=== Exercise brief ===
Restate word for word only the lines from the one with "[00:02:08.83 to 00:02:09.23]" through the end of the records; no pictures belong in the copy.

=== Dataset excerpts ===

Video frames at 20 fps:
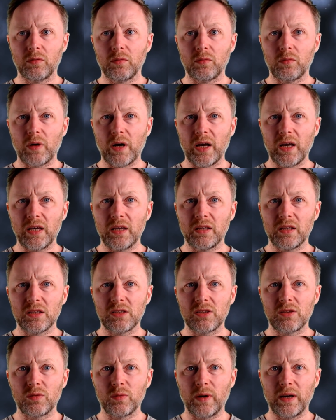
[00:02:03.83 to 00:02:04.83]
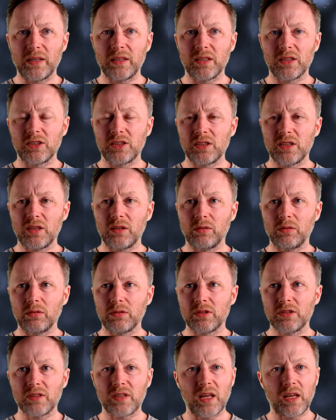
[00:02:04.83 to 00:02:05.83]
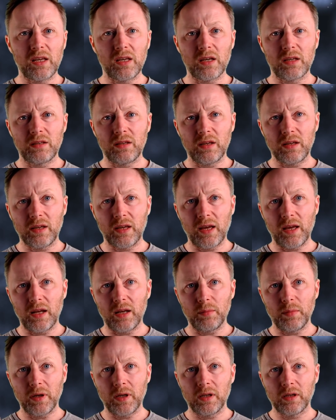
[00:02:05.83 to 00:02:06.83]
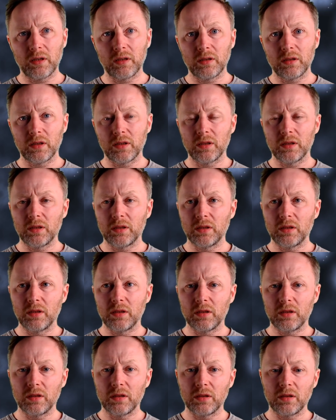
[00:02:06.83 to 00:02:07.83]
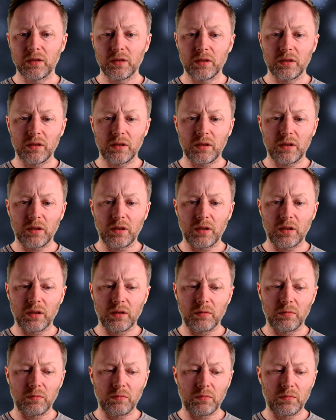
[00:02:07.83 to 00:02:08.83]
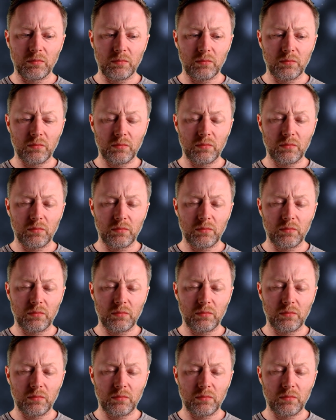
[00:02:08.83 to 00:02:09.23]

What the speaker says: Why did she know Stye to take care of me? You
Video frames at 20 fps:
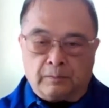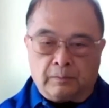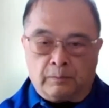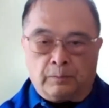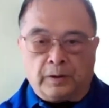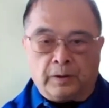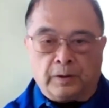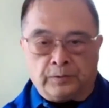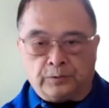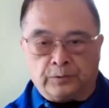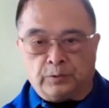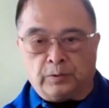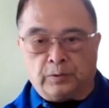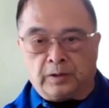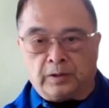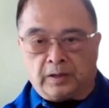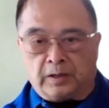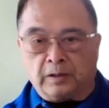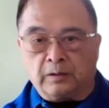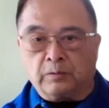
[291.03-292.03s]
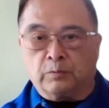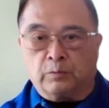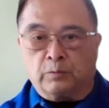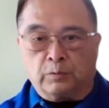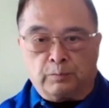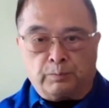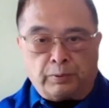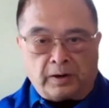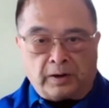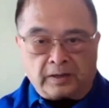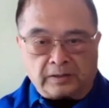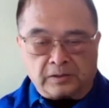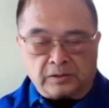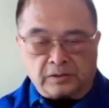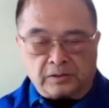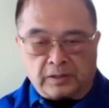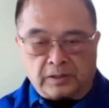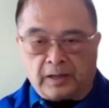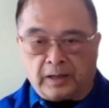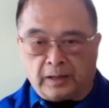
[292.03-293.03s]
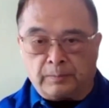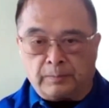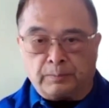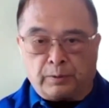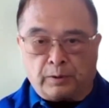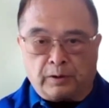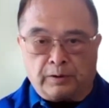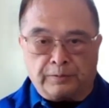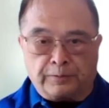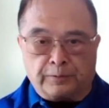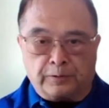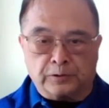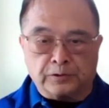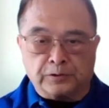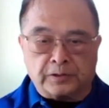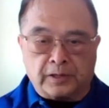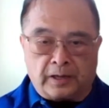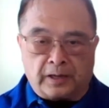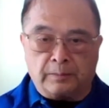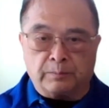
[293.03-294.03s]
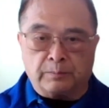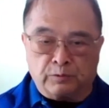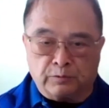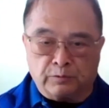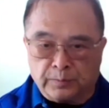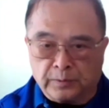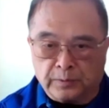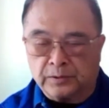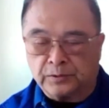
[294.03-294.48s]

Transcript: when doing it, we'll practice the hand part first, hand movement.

=== Response area ===
[00:02:08.83 to 00:02:09.23]

What the speaker says: Why did she know Stye to take care of me? You
Video frames at 20 fps:
[291.03-292.03s]
[292.03-293.03s]
[293.03-294.03s]
[294.03-294.48s]

Transcript: when doing it, we'll practice the hand part first, hand movement.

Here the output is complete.